To do: Give the listing again word for word, excluding the pictures it contains.
================================
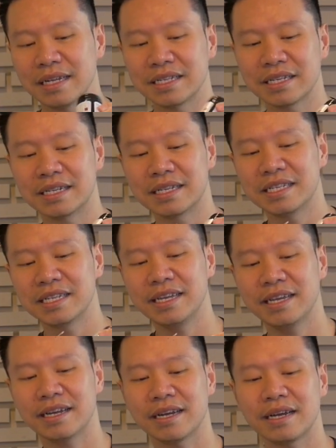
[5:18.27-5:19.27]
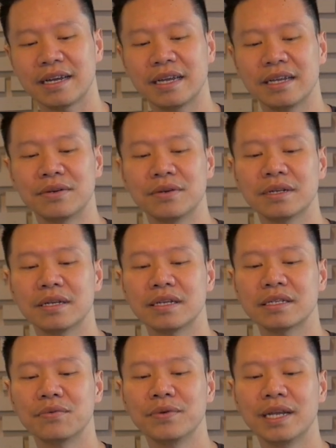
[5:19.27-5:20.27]
As you can see here,
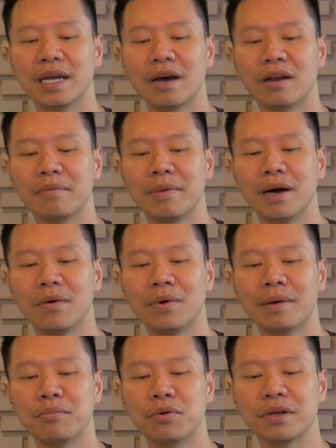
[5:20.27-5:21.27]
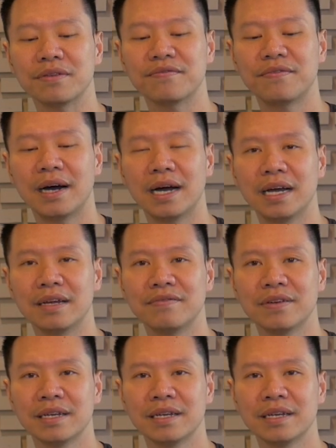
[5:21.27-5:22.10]
it's a readout about 1.5.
================================
Expected answer:
[5:18.27-5:19.27]
[5:19.27-5:20.27]
As you can see here,
[5:20.27-5:21.27]
[5:21.27-5:22.10]
it's a readout about 1.5.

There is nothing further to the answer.